Combining ccnorm with regex patterns can become difficult.
Easy case: If both patterns "abc" and "abd" are of interest, one would think that a rule like added_lines rlike 'ab[cd]' would be ideal, and you can even to combine this with ccnorm to also find patterns like "ãbc" as well:
ccnorm(added_lines) rlike ccnorm('ab[cd]')
Difficult case: If many patterns are of interest, then one would naturally want to use the | character in the regex pattern (e.g. 'abc|xyz|opq') but this will not combine well with ccnorm. For instance, if added_lines is equal to "abc", the following rule will *not* work:
ccnorm(added_lines) rlike ccnorm('abc|xyz|opq')
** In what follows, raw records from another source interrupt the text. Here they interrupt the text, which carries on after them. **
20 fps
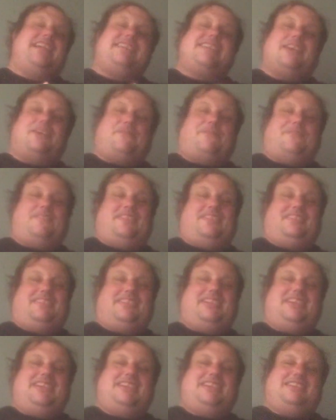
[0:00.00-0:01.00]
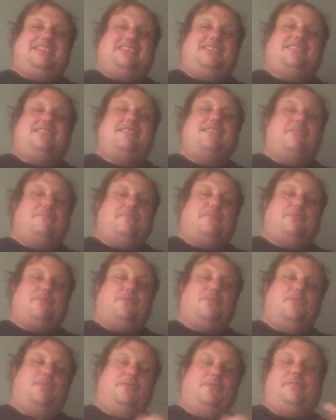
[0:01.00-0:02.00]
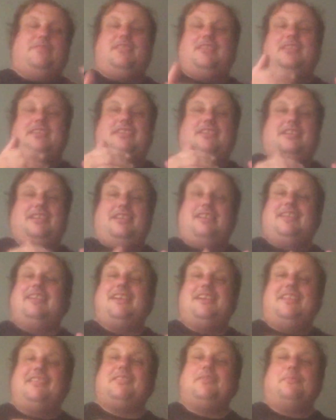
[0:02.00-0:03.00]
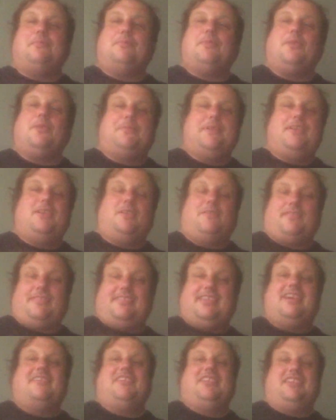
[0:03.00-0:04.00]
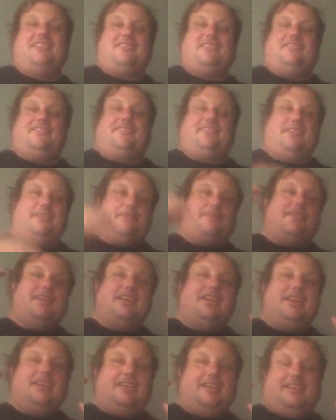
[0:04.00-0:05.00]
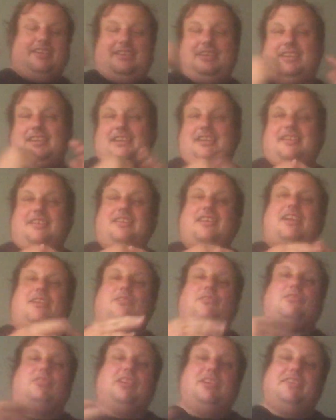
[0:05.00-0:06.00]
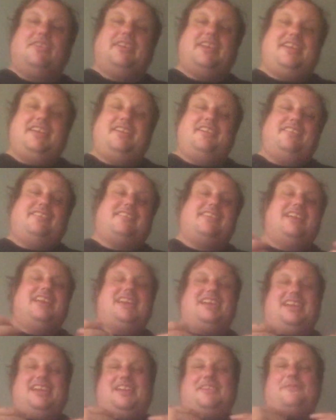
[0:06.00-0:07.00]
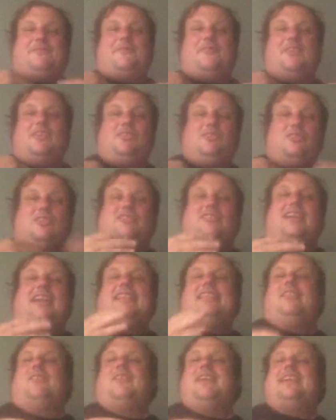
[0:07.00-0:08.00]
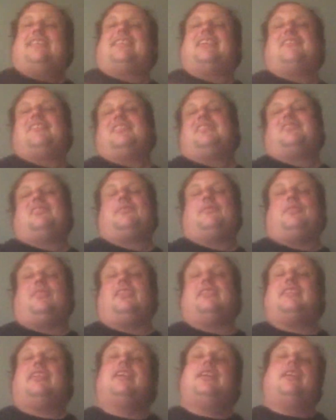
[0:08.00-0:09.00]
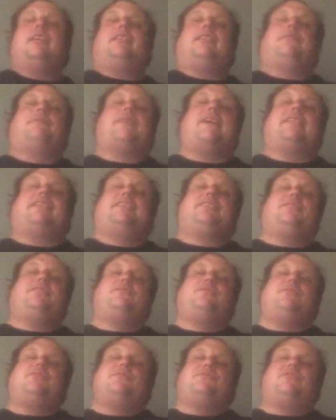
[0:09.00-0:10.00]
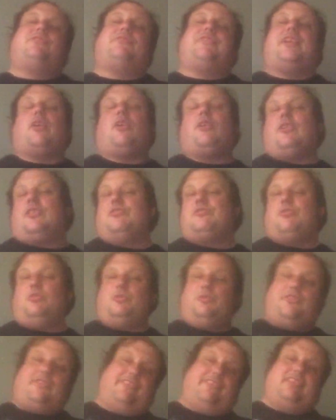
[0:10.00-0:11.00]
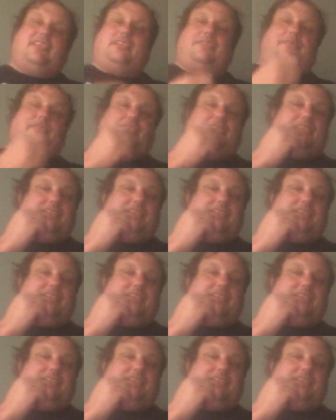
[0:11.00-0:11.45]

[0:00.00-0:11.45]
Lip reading: definitely improved. It is an improvement over 7 in terms of the how clear it is. It looks like the way 7 should have looked. The fact that you use VR controllers instead of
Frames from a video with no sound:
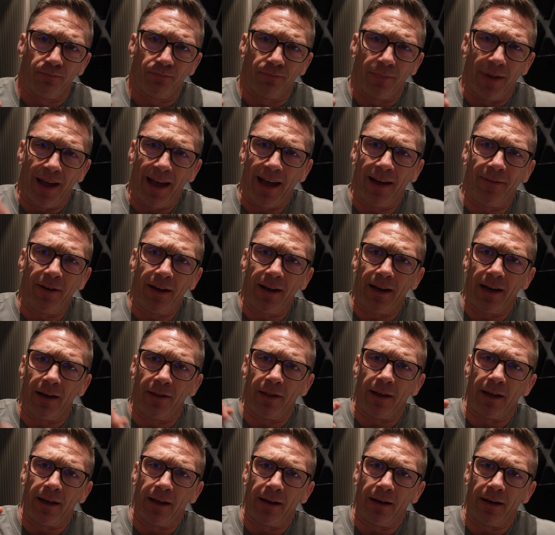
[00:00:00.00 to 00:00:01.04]
heavy, and
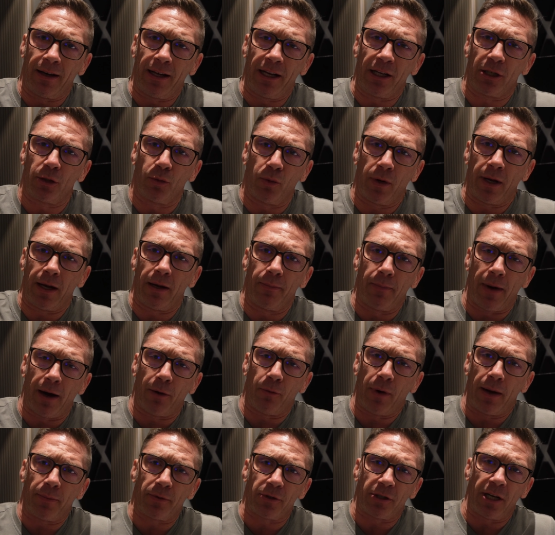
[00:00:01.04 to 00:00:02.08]
then each week my
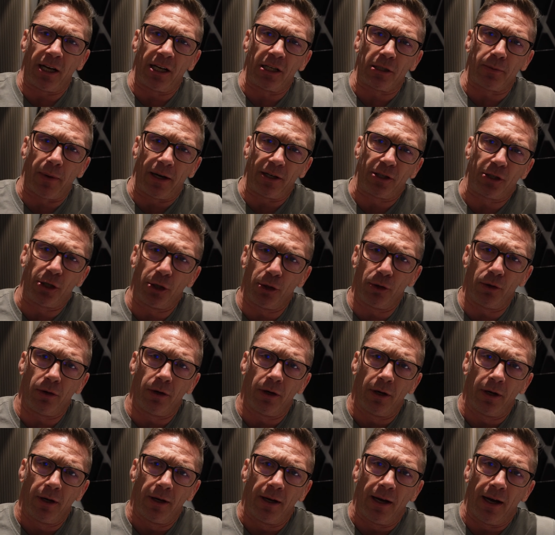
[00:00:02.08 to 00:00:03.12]
reps change by 2,
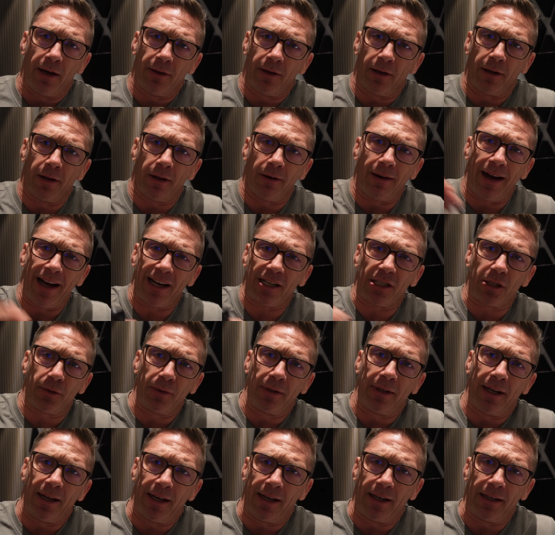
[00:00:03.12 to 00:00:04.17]
and then the last
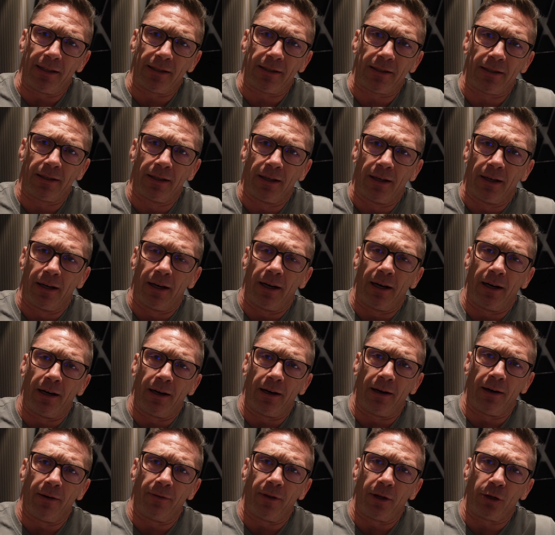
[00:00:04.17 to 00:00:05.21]
3 days
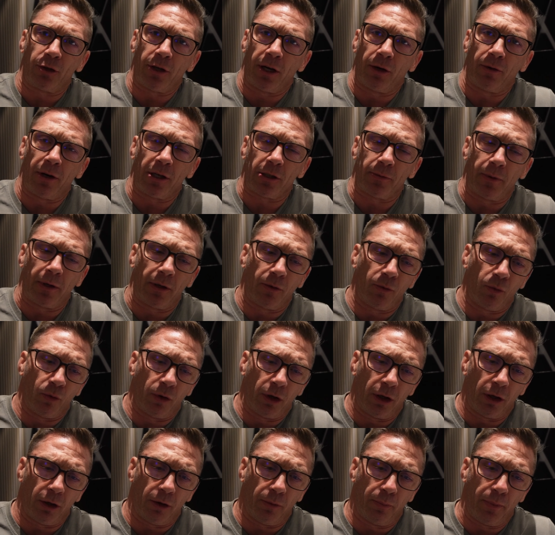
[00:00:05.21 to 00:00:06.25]
of the training regimen
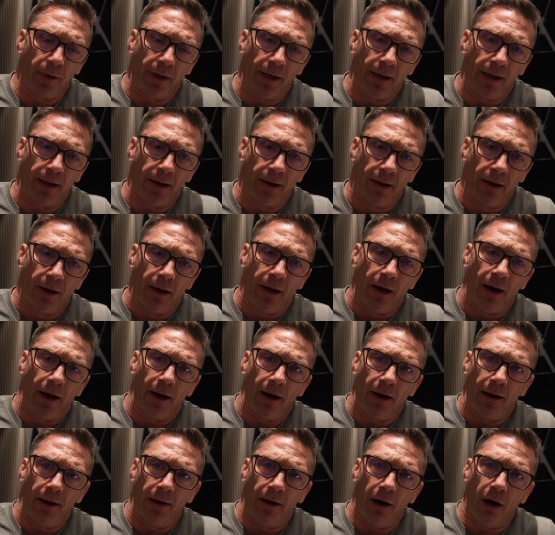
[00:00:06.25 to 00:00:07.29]
will be
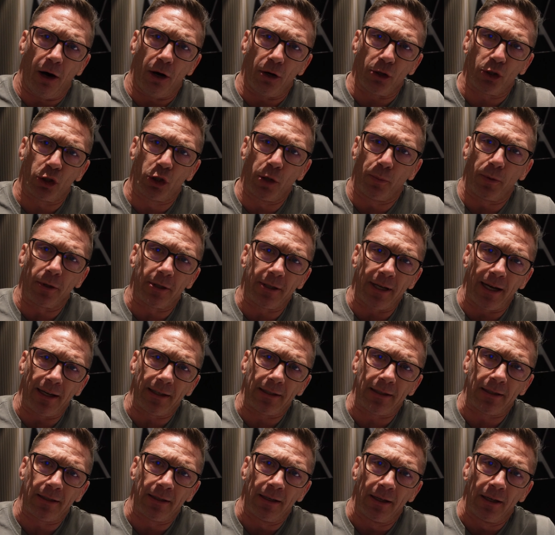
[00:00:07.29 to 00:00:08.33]
all
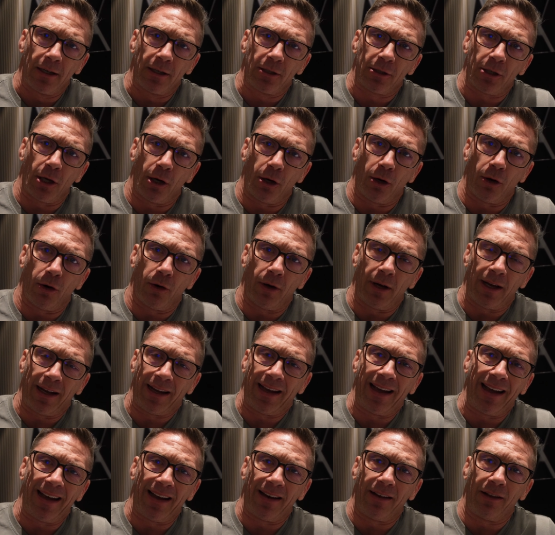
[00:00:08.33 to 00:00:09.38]
supersets. So
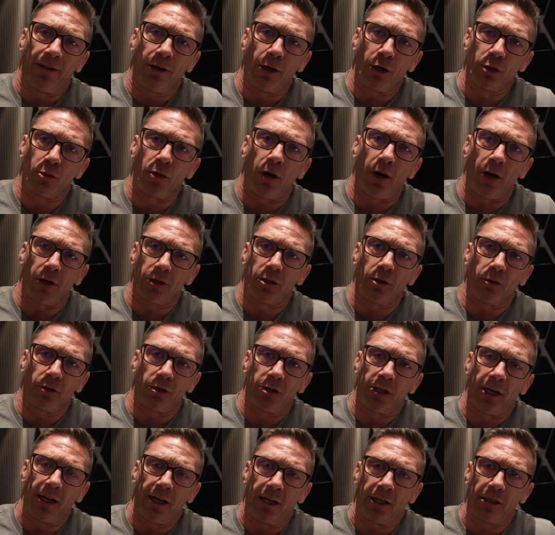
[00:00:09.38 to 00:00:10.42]
again, those will also
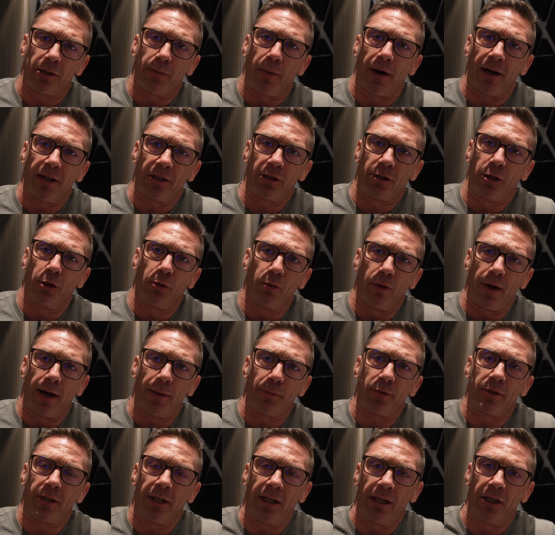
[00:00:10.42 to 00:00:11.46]
change by 2
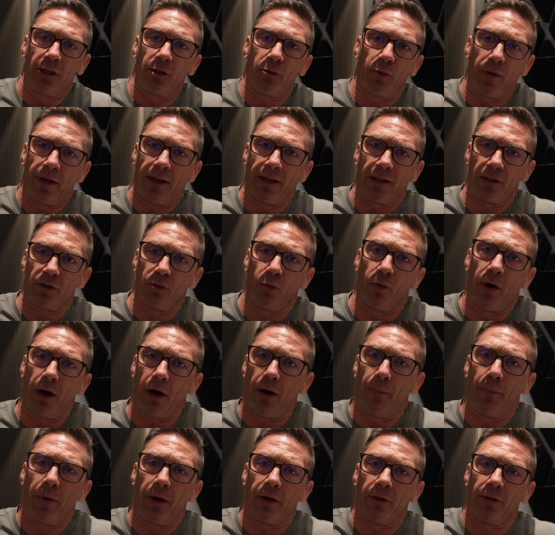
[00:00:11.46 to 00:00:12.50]
reps each week as
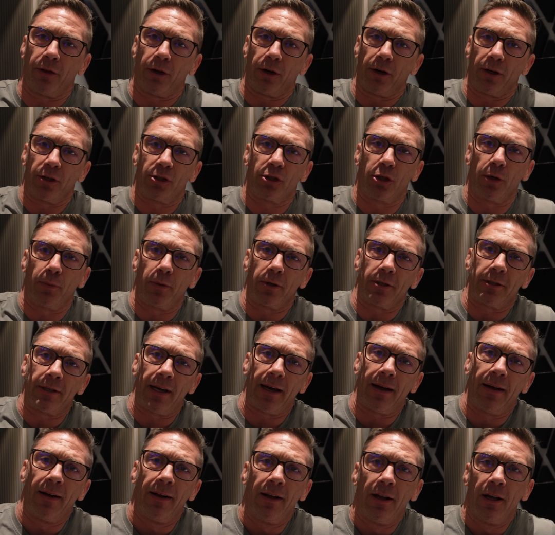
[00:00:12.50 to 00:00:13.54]
well, but they're
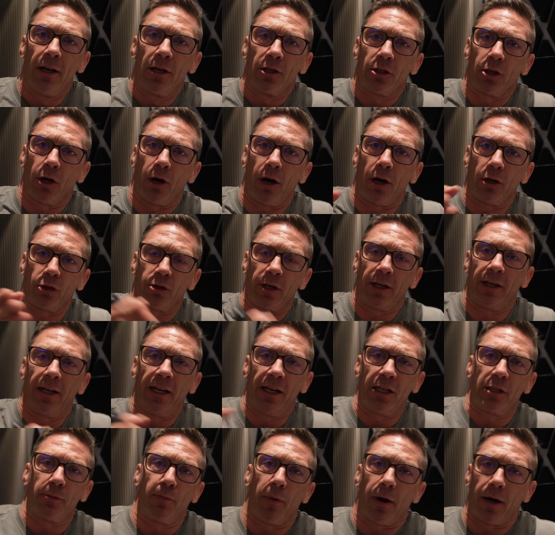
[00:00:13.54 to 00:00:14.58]
superset. So I'll train
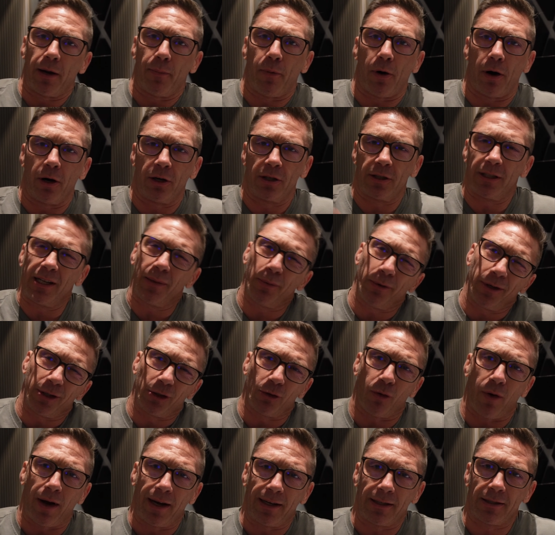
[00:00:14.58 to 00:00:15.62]
each body part typically
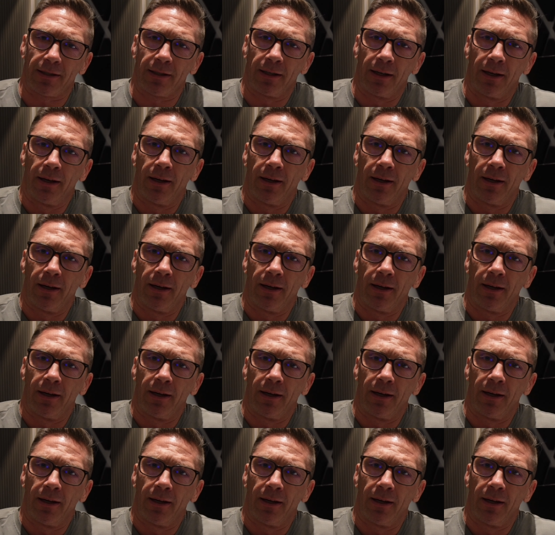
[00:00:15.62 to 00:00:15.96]
twice.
The reason is Equivset [[ https://github.com/wikimedia/Equivset/blob/master/data/equivset.in#L66 | normalizes the pipe character to 1]].
This alternative works:
match := ccnorm('abc') + '|' + ccnorm('xyz') + '|' + ccnorm('opq'); ( ccnorm(added_lines) rlike match )
But this is unnecessarily long.
Removing the Equivset rule that converts | to 1 may be an option, but it is not ideal because it may impact non-regex use cases of such normalization. A better alternative might be to modify ccnorm to take two parameters, where the second parameter is an optional Boolean to specify whether the first parameter is a regex pattern or not. If set to true, then ccnorm would make sure that regex-specific characters (such as |) are not passed through Equivset::normalize().
This issue demonstrates itself in the following ways so far:
- passing \b through ccnorm will break the regex pattern
- passing | through ccnorm will break the regex pattern